Carlos Mateus Martins, pai do delegado Marcelo Martins, também é alvo da operação. Ele é sócio de César Rubens na Intermundos. Já pai e filho são sócios Finder Executive Consulting Assessoria. Carlos e Marcelo colaboraram com o ex-secretário na estruturação de pessoas jurídicas para viabilizar a lavagem de dinheiro e ainda atuaram por meio da Finder junto ao grupo Dirija de Ary da Costa Filho, um dos operadores financeiros do núcleo central de Cabral.

Carlos Felipe Paiva é dono do Esch Café, tradicional ponto de encontro de admiradores de charutos no Centro do Rio, no Leblon e em São Paulo, no bairro dos Jardins. A Esch Café já foi alvo de uma investigação que apontava um esquema de fraude no fornecimento de pães e lanches para presídios, que foi revelado pela TV Globo.

"Carlos Felipe Paiva fez uso do doleiro Sérgio Roberto Pinto para promover atos de lavagem de dinheiro por meio de contratos fraudulentos firmados com a Seap. É, assim, plausível que parte do dinheiro recebido do Estado do Rio de Janeiro tenha sido remetido para o exterior, utilizando a estrutura de empresas utilizadas por Carlos Paiva e Sérgio Pinto. E, por meio da empresa Intermundos, mediante prestação fictícia de serviços, tais valores (pagos a título de vantagem indevida) retornem a César Rubens, Carlos Mateus Martins e Marcelo Santos Martins, em atos de lavagem de dinheiro", explicam em petição os procuradores da República integrantes da força-tarefa da Lava Jato no Rio de Janeiro.

Entre as acusações contra os envolvidos estão os crimes de formação de quadrilha, lavagem de dinheiro, corrupção ativa e passiva, fraude em licitação e peculato.

Segundo a procuradora da república, Fabiana Schneider, o operador financeiro Carlos Miranda admitiu, em sua delação premiada, que o delegado Marcelo Martins recebia uma mesada da organização criminosa chefiada pelo ex-governador Sérgio Cabral.

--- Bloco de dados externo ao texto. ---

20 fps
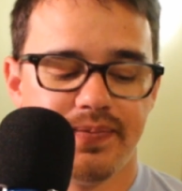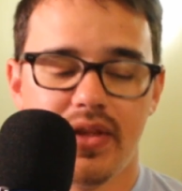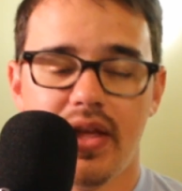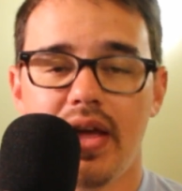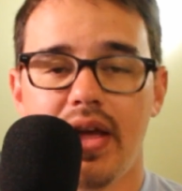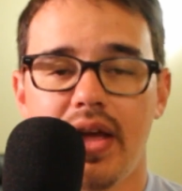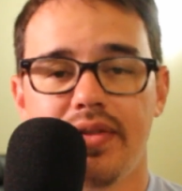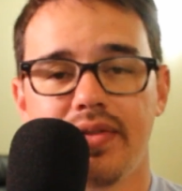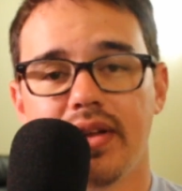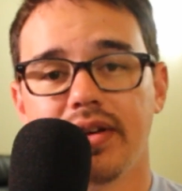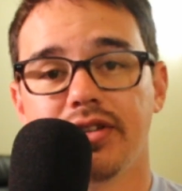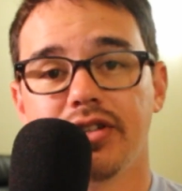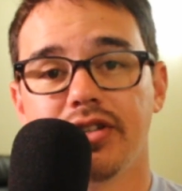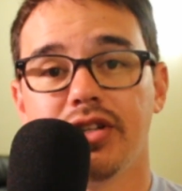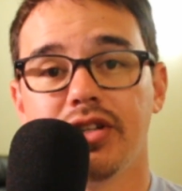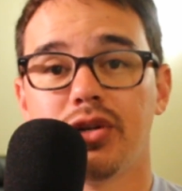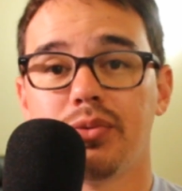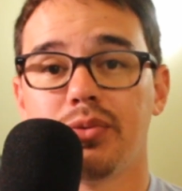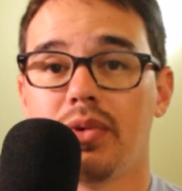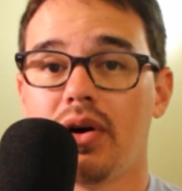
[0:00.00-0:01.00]
And then
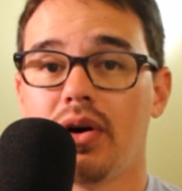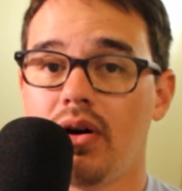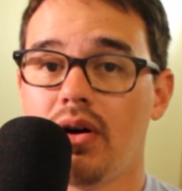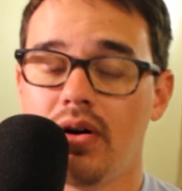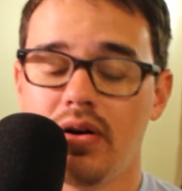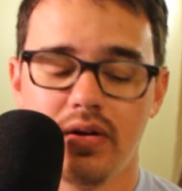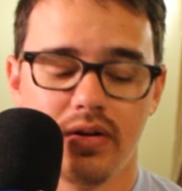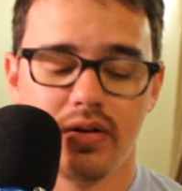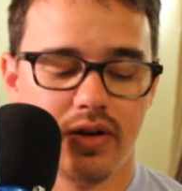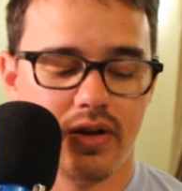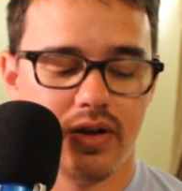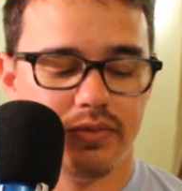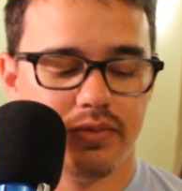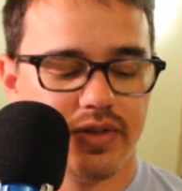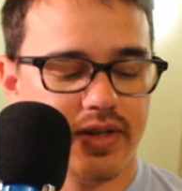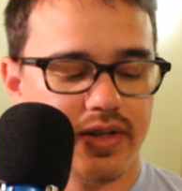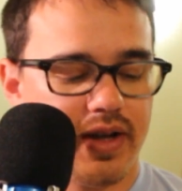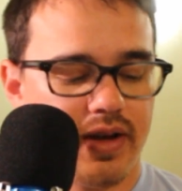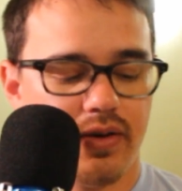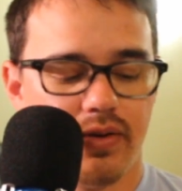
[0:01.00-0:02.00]
Jinder Mahal comes
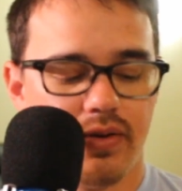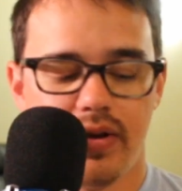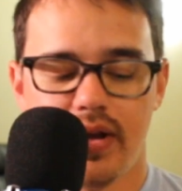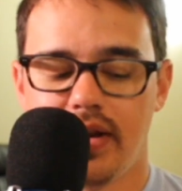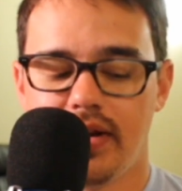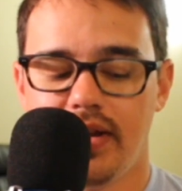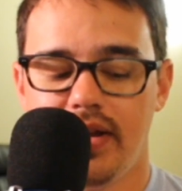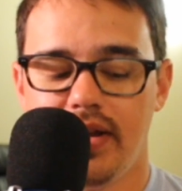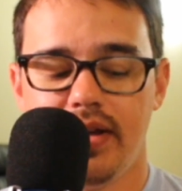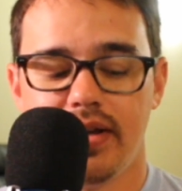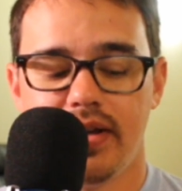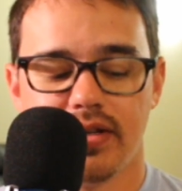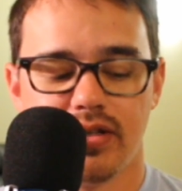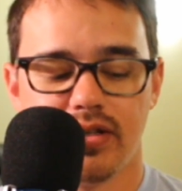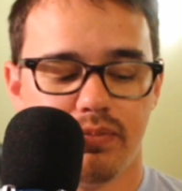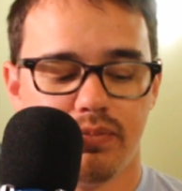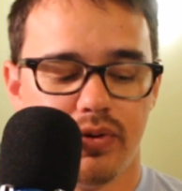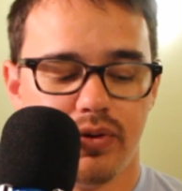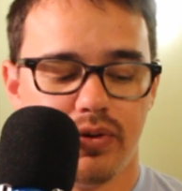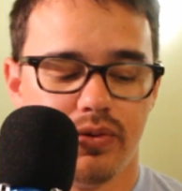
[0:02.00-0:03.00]
out and he gets
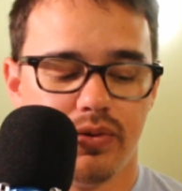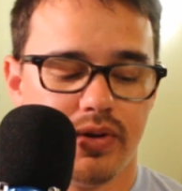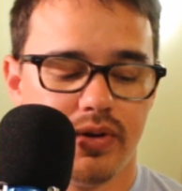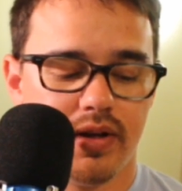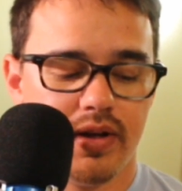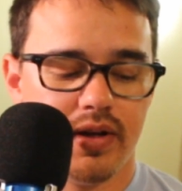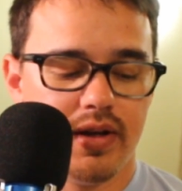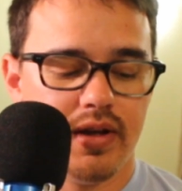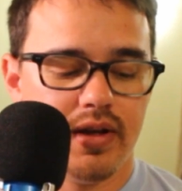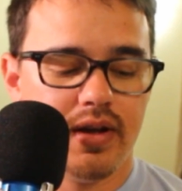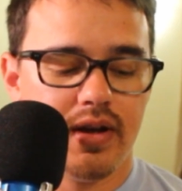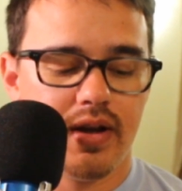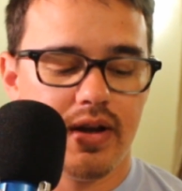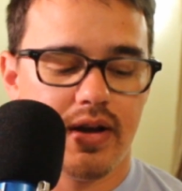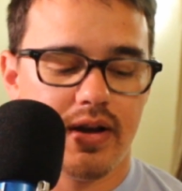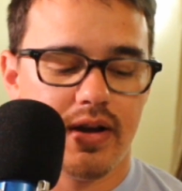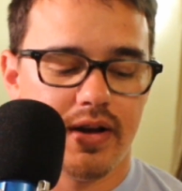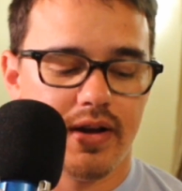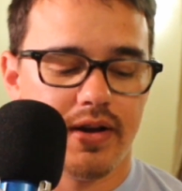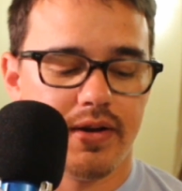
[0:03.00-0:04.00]
booed.
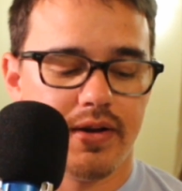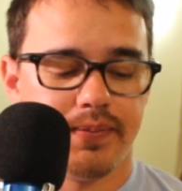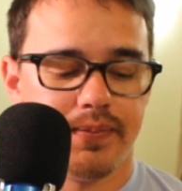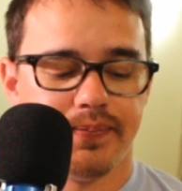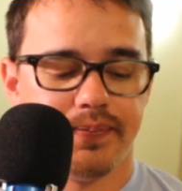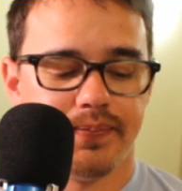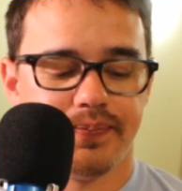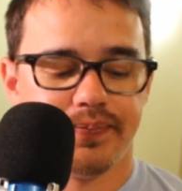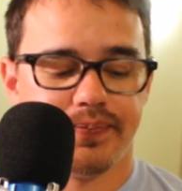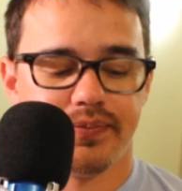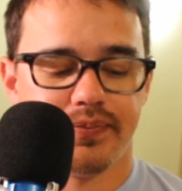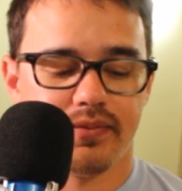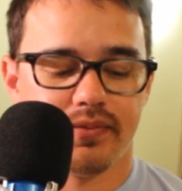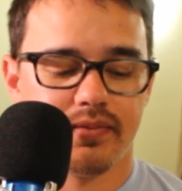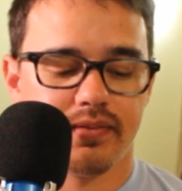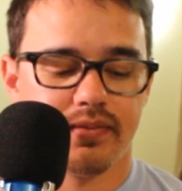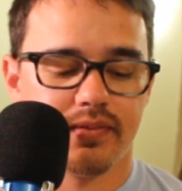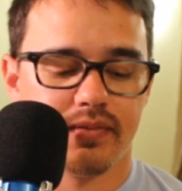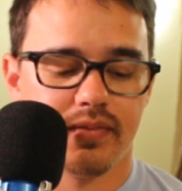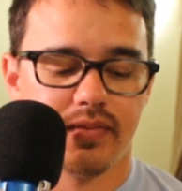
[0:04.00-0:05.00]
Um,
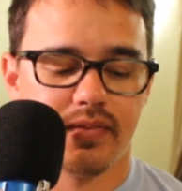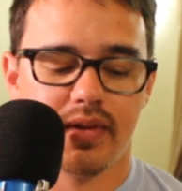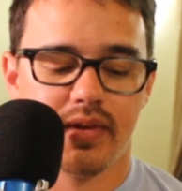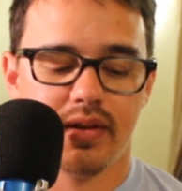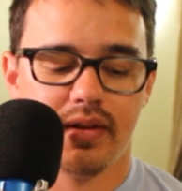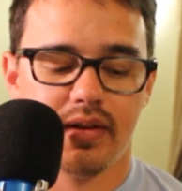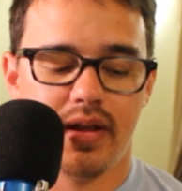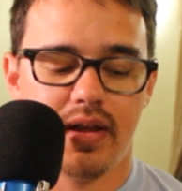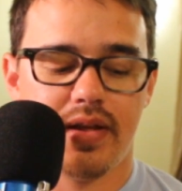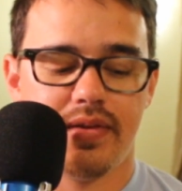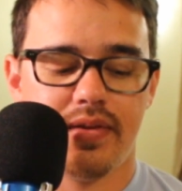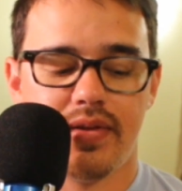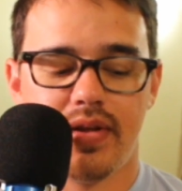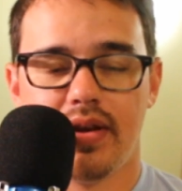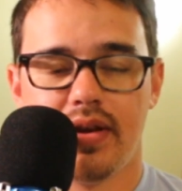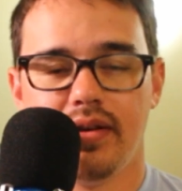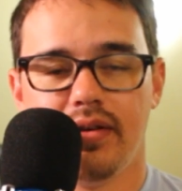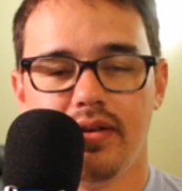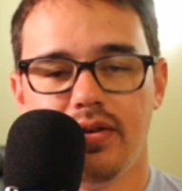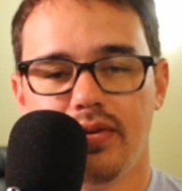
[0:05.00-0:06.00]
and then,
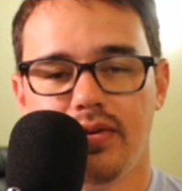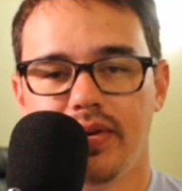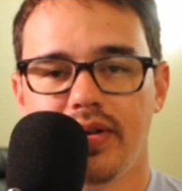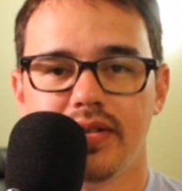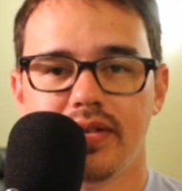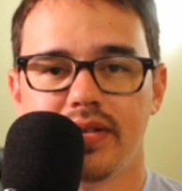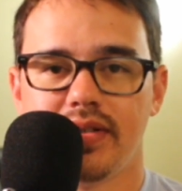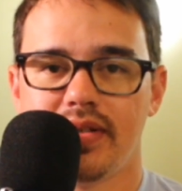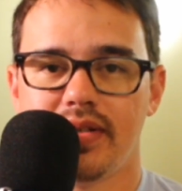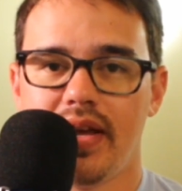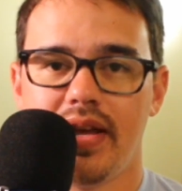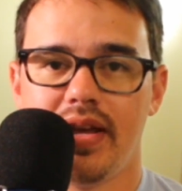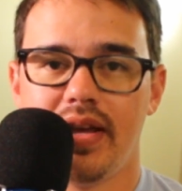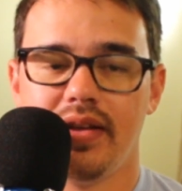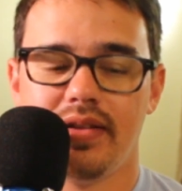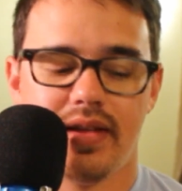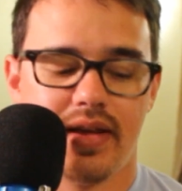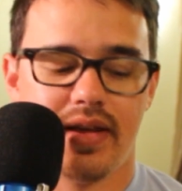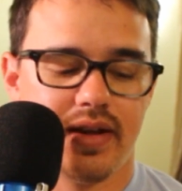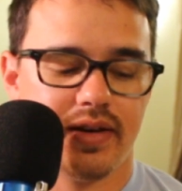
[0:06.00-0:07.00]
you know, he's saying
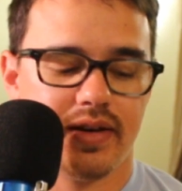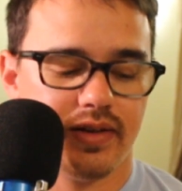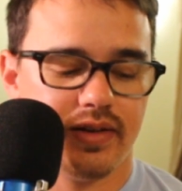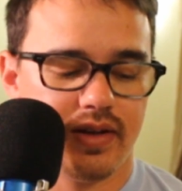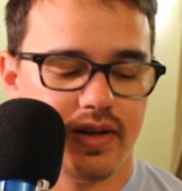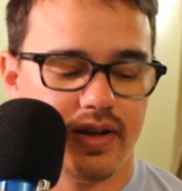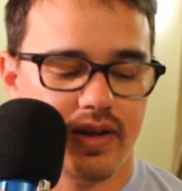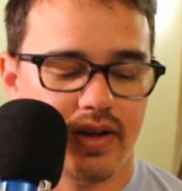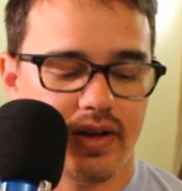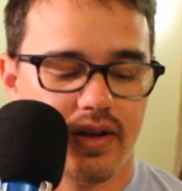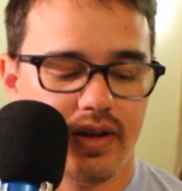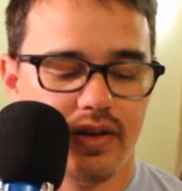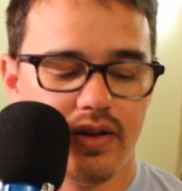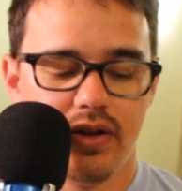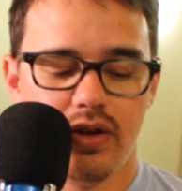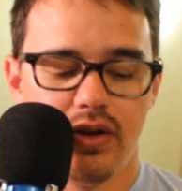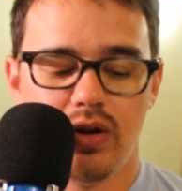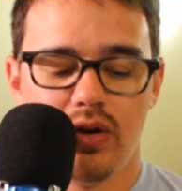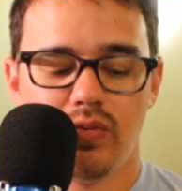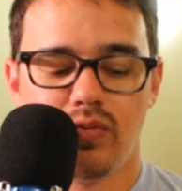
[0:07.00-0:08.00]
that uh,
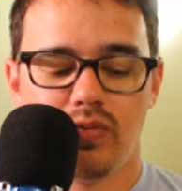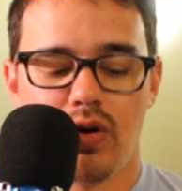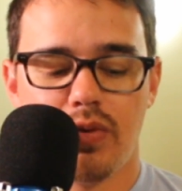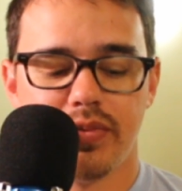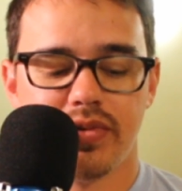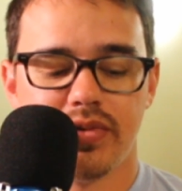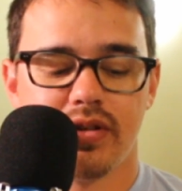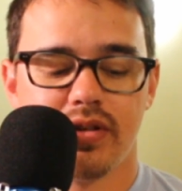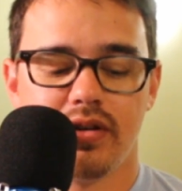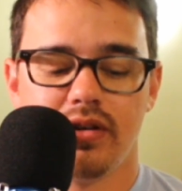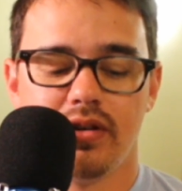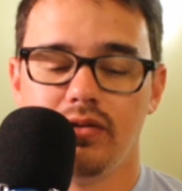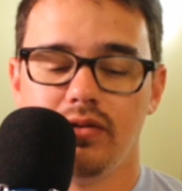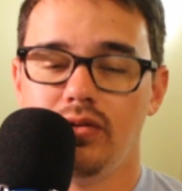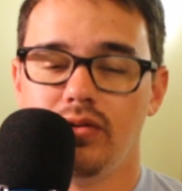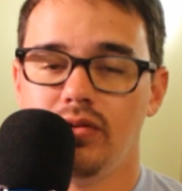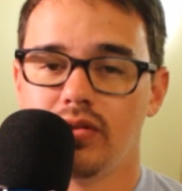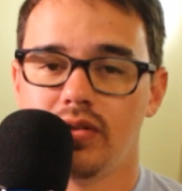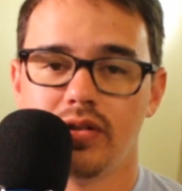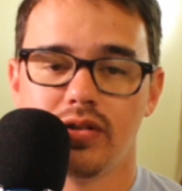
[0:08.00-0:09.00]
Roman's going to
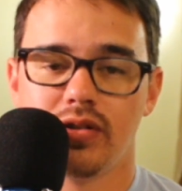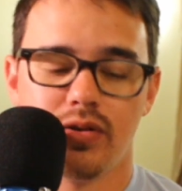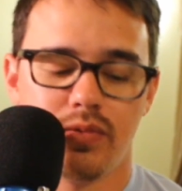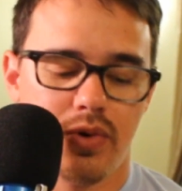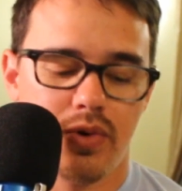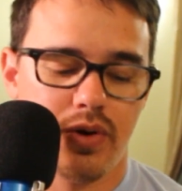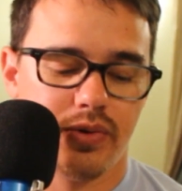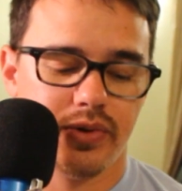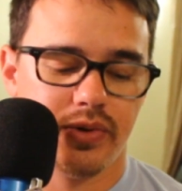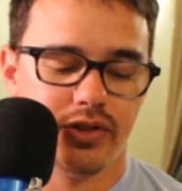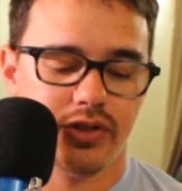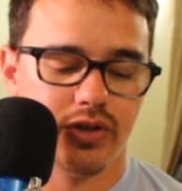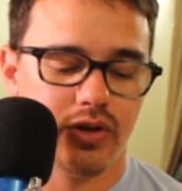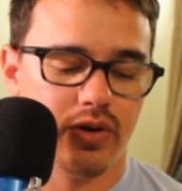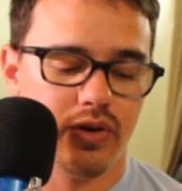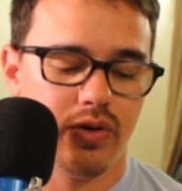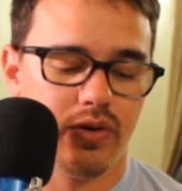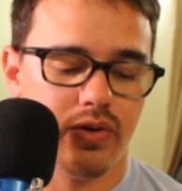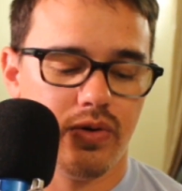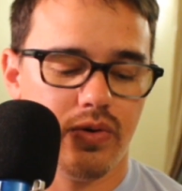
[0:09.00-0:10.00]
lose to Samoa
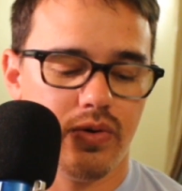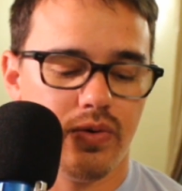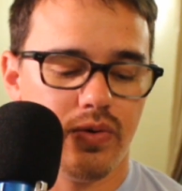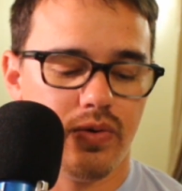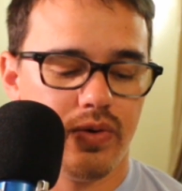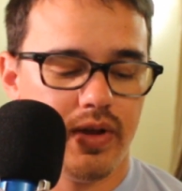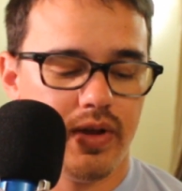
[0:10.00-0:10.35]
Joe.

O procurador da república, Eduardo El Hage, disse que Cabral será denunciado mais uma vez. "O dinheiro que deveria ser usado para fornecer comida dos presidiários acabava sendo destinado à casas de câmbio, que posteriormente tinha o objetivo de desviar essa propina. Parte dela ia pra Cesar Rubens e outra parte para Sérgio Cabral, que era líder da organização criminosa",afirmou.

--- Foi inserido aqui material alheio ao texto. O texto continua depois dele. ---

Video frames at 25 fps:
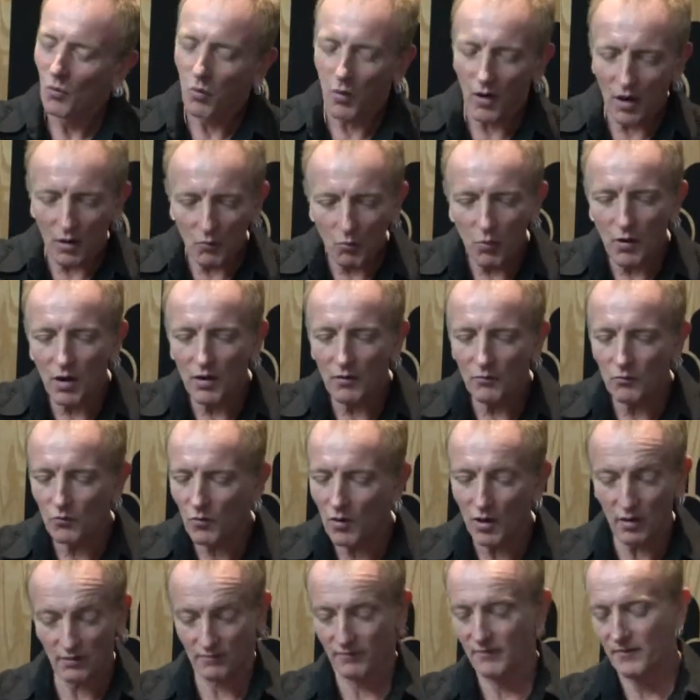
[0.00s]
What
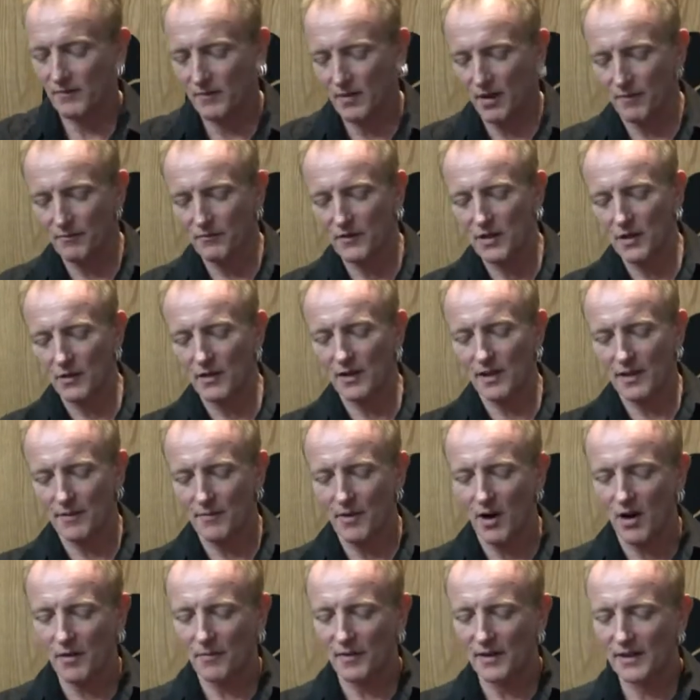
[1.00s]
I'm doing at the
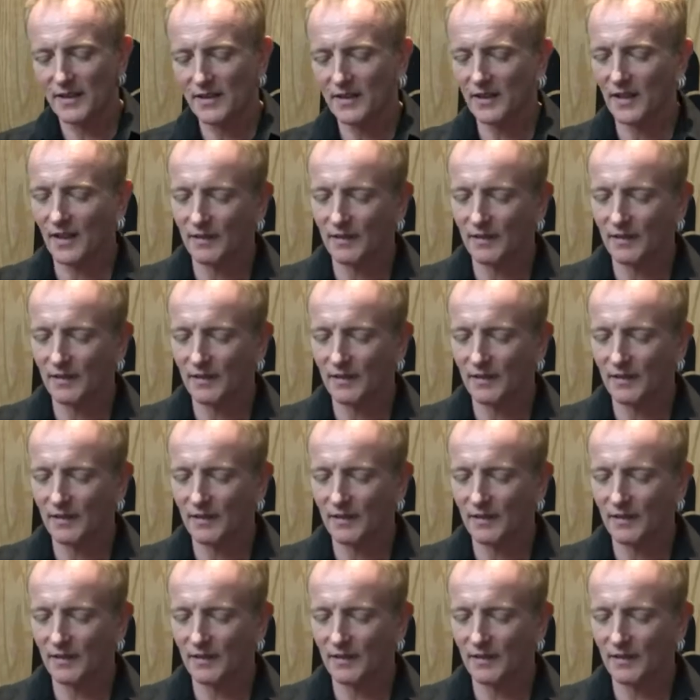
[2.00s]
moment is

A defesa de Cabral informou que todos os secretários ouvidos em juízo, a pedido da própria defesa, afirmaram nunca terem sofrido ou ouvido falar em qualquer tipo de pressão ou interferência do ex-governador nas respectivas pastas. Ainda de acordo com a defesa, a acusação contra Cabral se contrapõe ao que disseram outros delatores nos processos já em andamento. A nota divulgada pela defesa diz ainda que Cabral desconhece irregularidades na SEAP ou em qualquer outra secretaria de seu governo, e reafirmou que nunca compactuou com ilícitos seja na vida pessoal ou como gestor público. As defesas de Marcelo Martins e César Rubens não foram localizadas.

Ex-secretário multiplicou patrimônio

Em dezembro de 2014, O DIA noticiou que o oficial da PM, desde que sentou na cadeira de secretário, fez seu patrimônio pessoal multiplicar por dez e dividia o tempo entre a Seap e seus afazeres particulares: era sócio de duas empresas privadas e mantinha atividade remunerada extra como consultor no Estaleiro Mac Laren Oil. O enriquecimento ilícito foi denunciado pelo Ministério Público do Rio. A reportagem, inclusive, foi citada no pedido de prisão de todos os réus feito pelo MP à Justiça.

O DIA mostrou que na gestão de oito anos de César Rubens os preços com a alimentação disparam na mesma proporção que despencam os gastos com a Saúde e a Educação dos presos, segundo estudo do Tribunal de Contas do Estado, que analisou as contas da Seap em cinco dos oito anos administrados por César Rubens.

Por conta das investigações, o coronel não aguentou a pressão e deixou a pasta em março de 2015, sendo substituído por outro oficial: o coronel Erir Ribeiro da Costa Filho, ex-comandante da PM, que também deixou o comando da Seap no fim do ano passado após denúncias de corrupção.